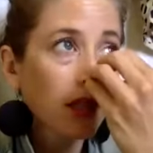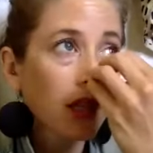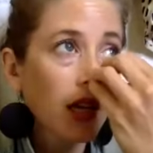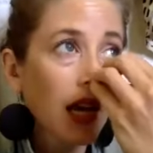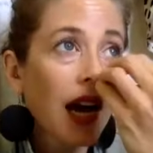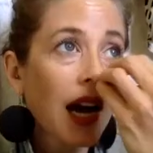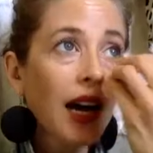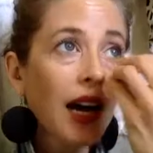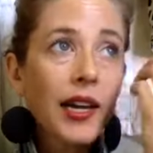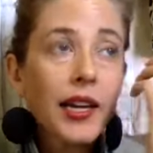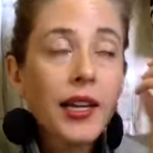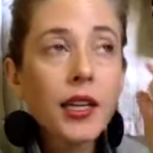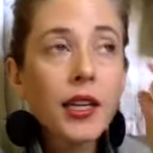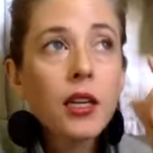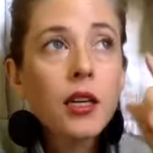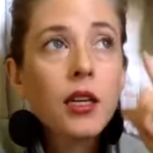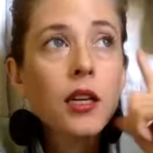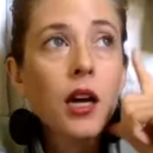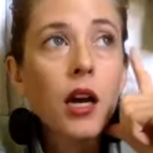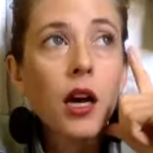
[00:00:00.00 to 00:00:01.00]
I
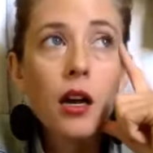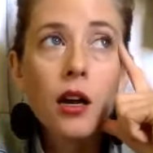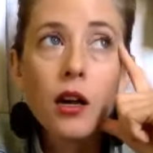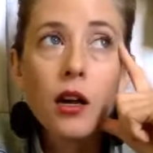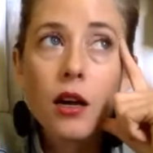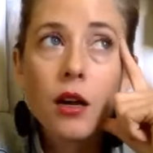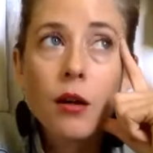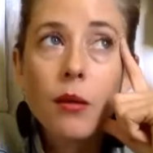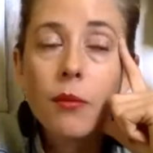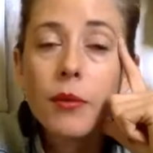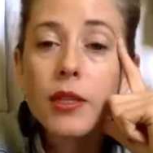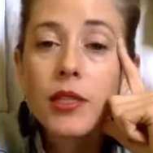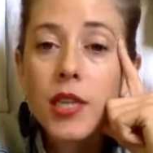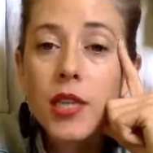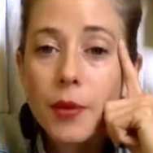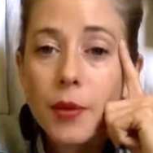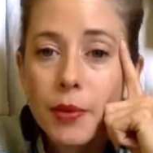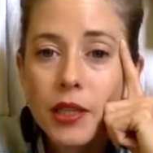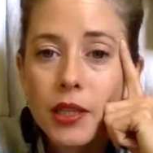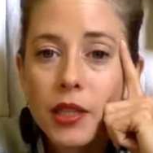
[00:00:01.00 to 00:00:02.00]

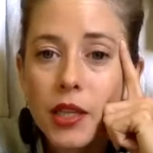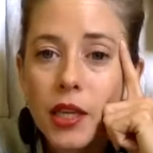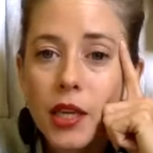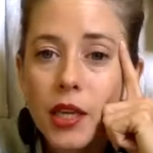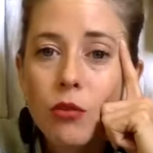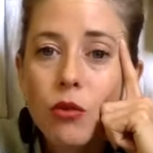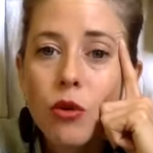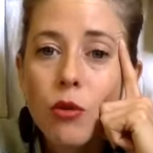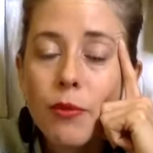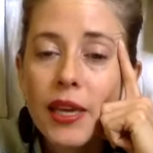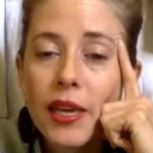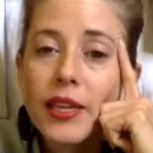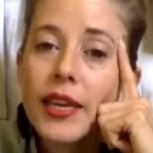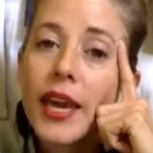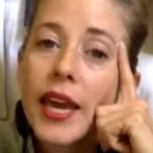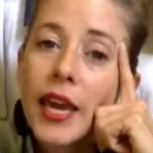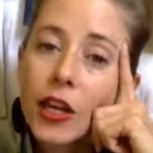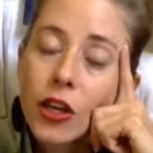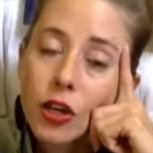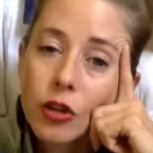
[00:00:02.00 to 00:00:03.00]
typically will make
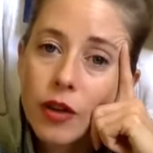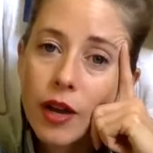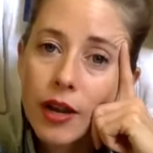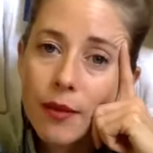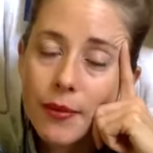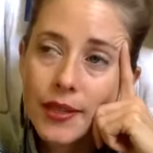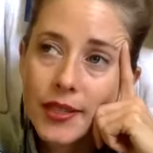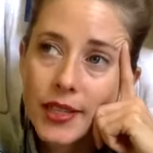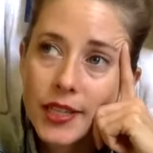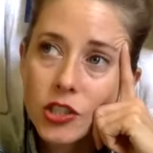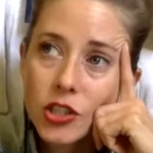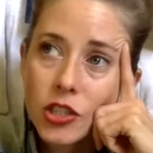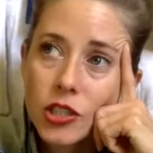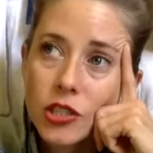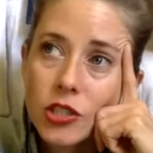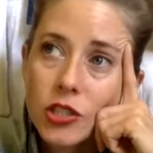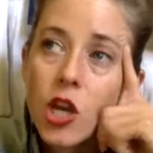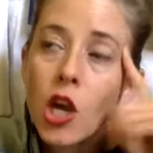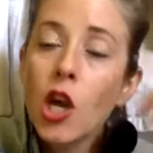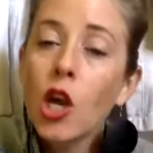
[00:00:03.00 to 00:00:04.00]
hanger
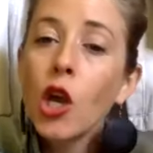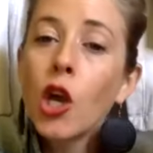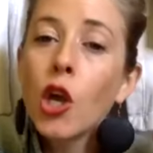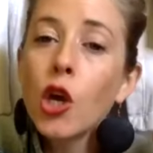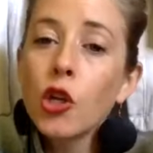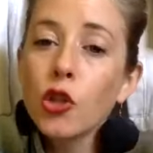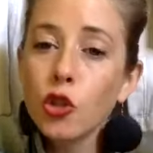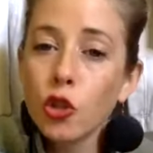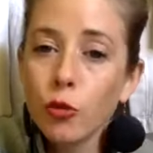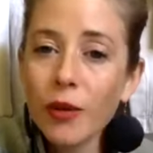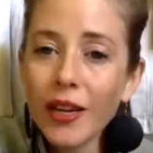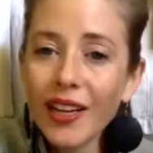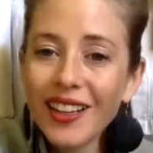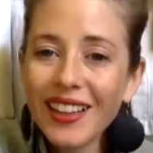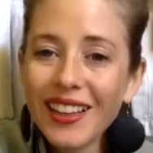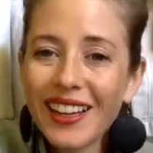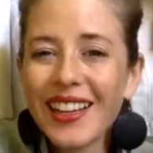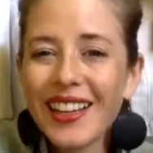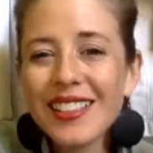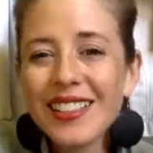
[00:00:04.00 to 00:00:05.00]
recommendations to my
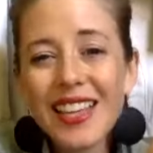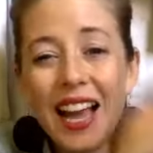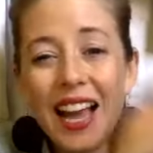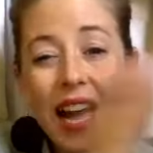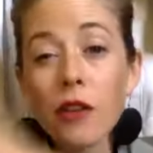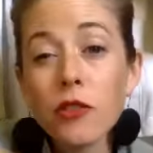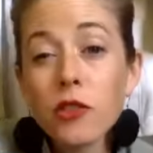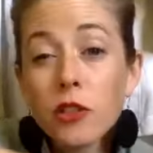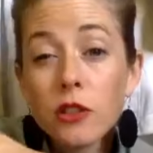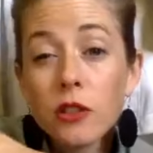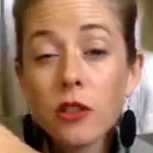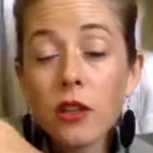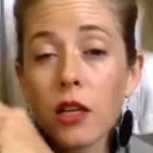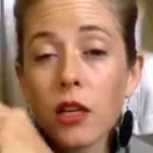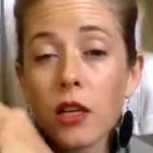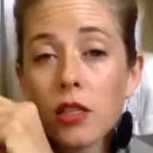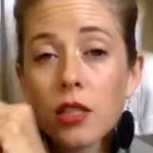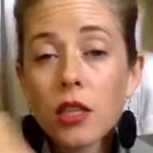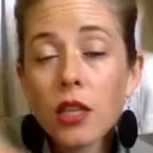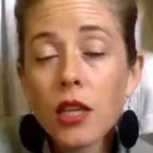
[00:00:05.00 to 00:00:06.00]
clients after the
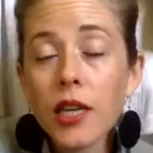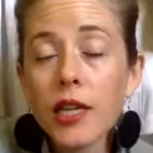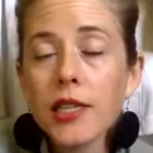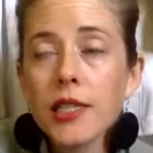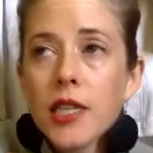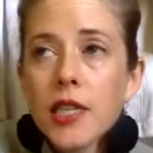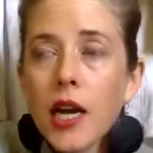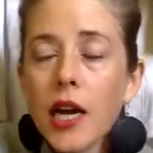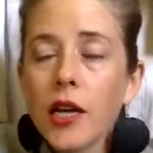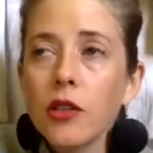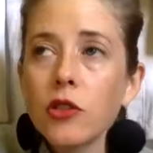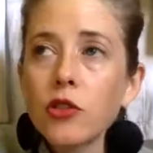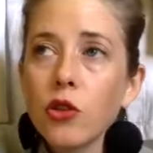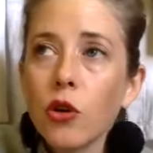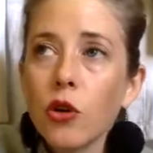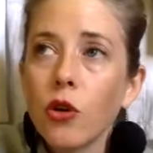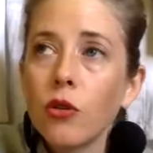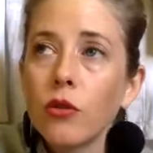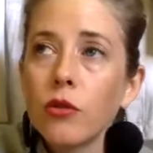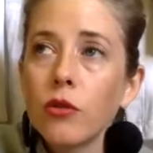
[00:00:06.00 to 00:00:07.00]
closet cleanse. I
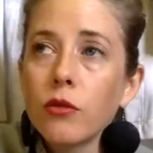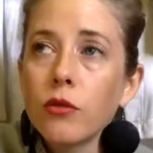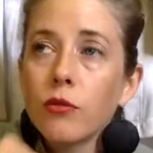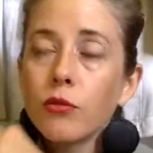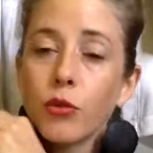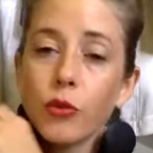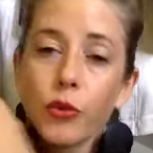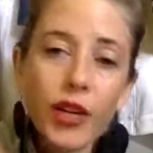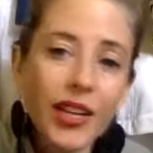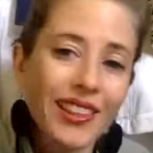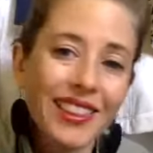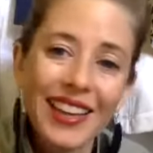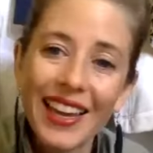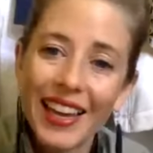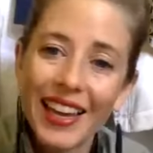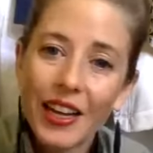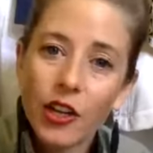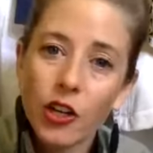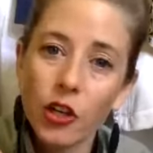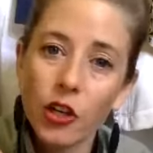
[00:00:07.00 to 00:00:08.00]
don't bring the
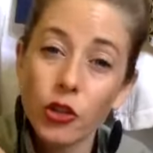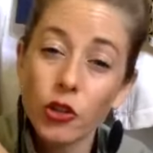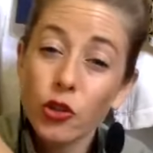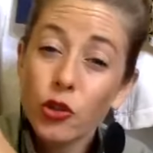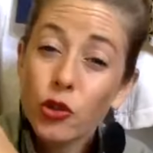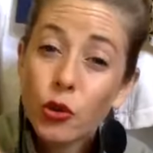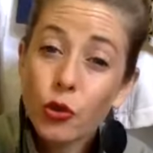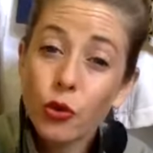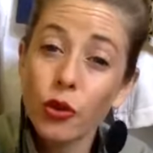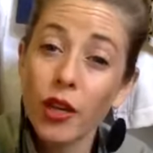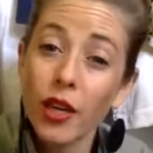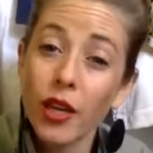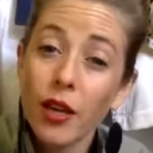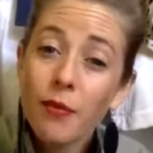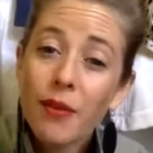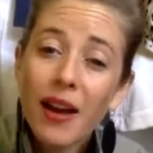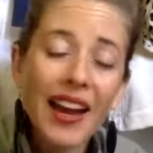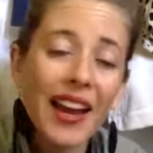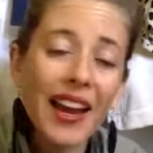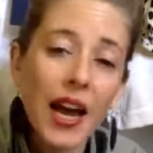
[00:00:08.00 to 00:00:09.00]
hangers to them.
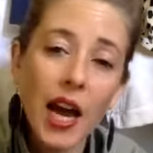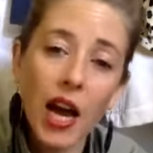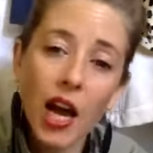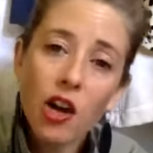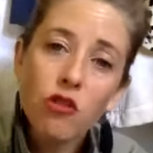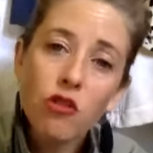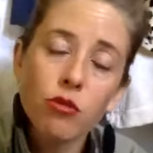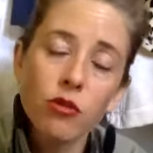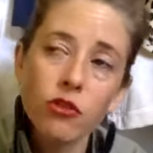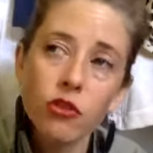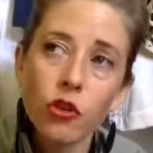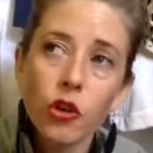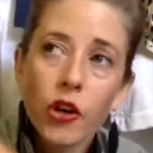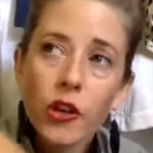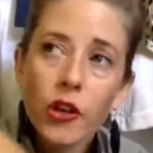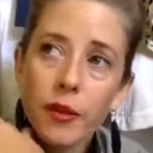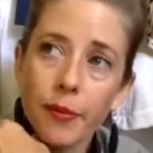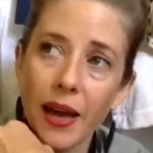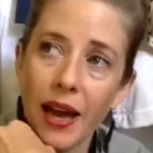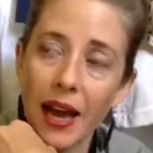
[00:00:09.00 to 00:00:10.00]
I have before in
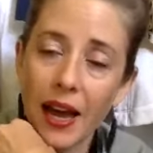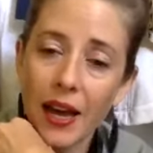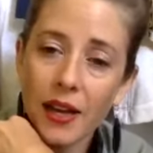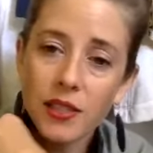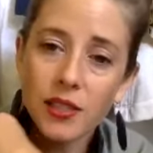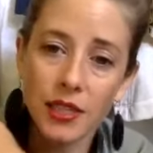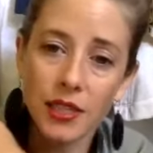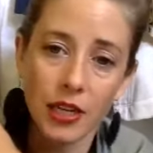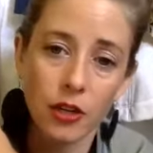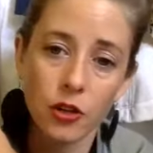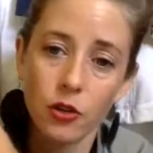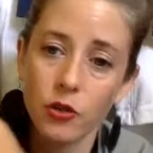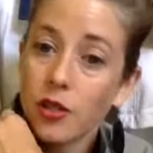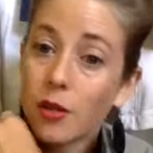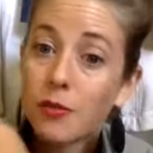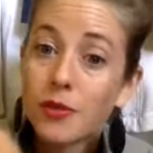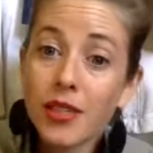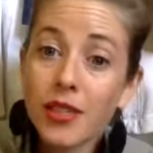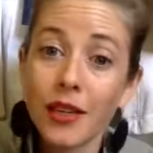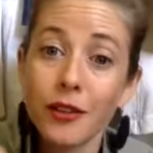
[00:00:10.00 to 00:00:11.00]
the past, and I know
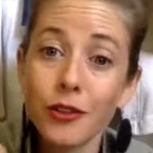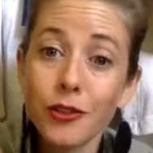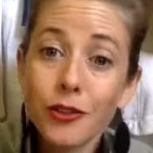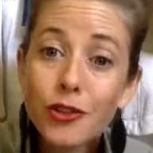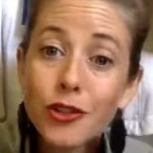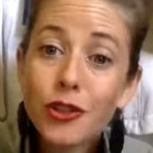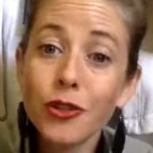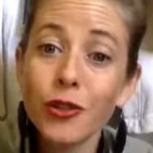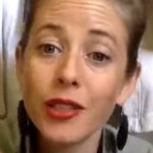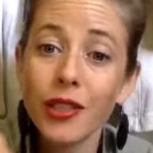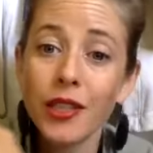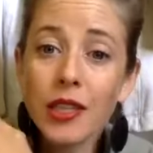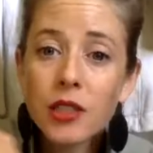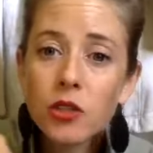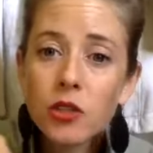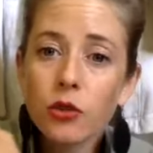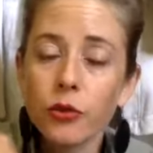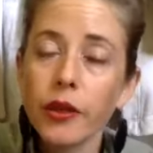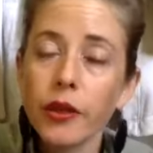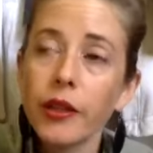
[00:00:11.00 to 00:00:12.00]
some stylists do, and it is
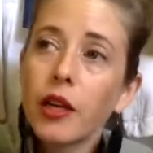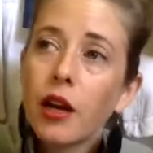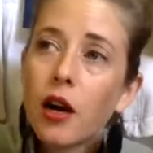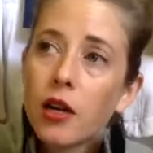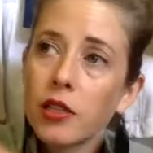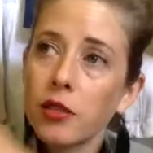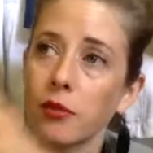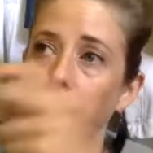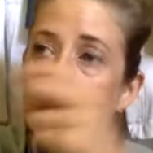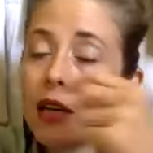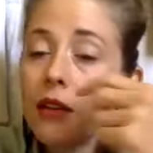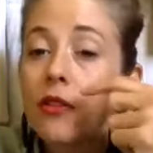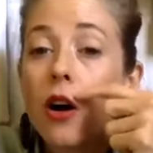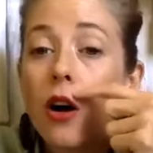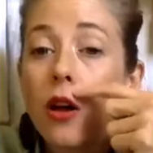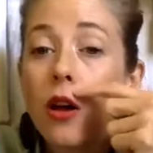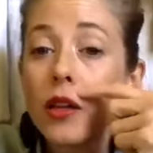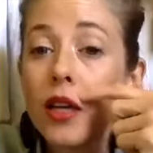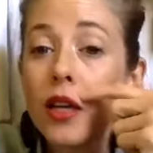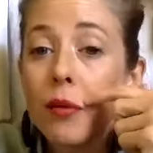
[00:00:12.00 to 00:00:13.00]
a really awesome kind of
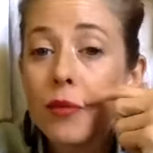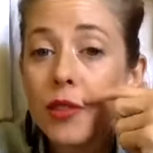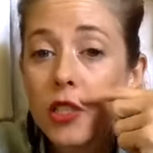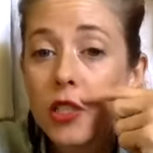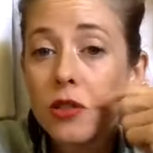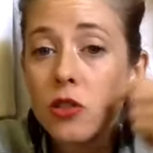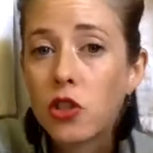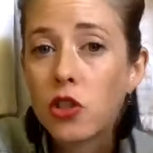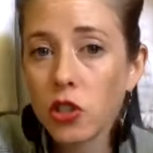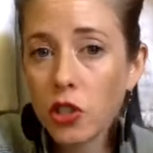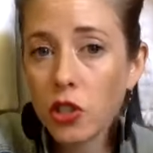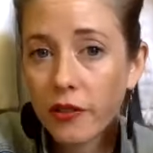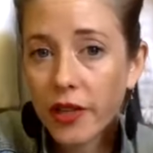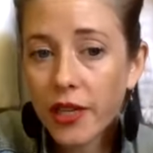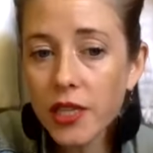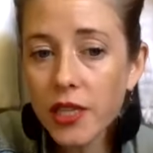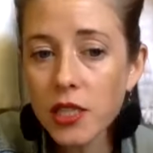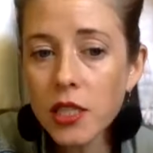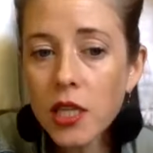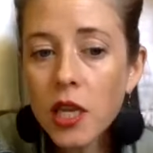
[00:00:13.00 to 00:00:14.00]
all-encompassing
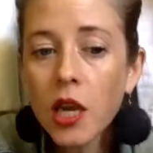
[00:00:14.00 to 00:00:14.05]
service,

★ ★ ★ ★

_Work task:_ Everything from the line with "[00:00:04.00 to 00:00:05.00]" through the last line of the listing above is to be copied exactly, both ends included, except the pictures.

_Output of the exercise:_
[00:00:04.00 to 00:00:05.00]
recommendations to my
[00:00:05.00 to 00:00:06.00]
clients after the
[00:00:06.00 to 00:00:07.00]
closet cleanse. I
[00:00:07.00 to 00:00:08.00]
don't bring the
[00:00:08.00 to 00:00:09.00]
hangers to them.
[00:00:09.00 to 00:00:10.00]
I have before in
[00:00:10.00 to 00:00:11.00]
the past, and I know
[00:00:11.00 to 00:00:12.00]
some stylists do, and it is
[00:00:12.00 to 00:00:13.00]
a really awesome kind of
[00:00:13.00 to 00:00:14.00]
all-encompassing
[00:00:14.00 to 00:00:14.05]
service,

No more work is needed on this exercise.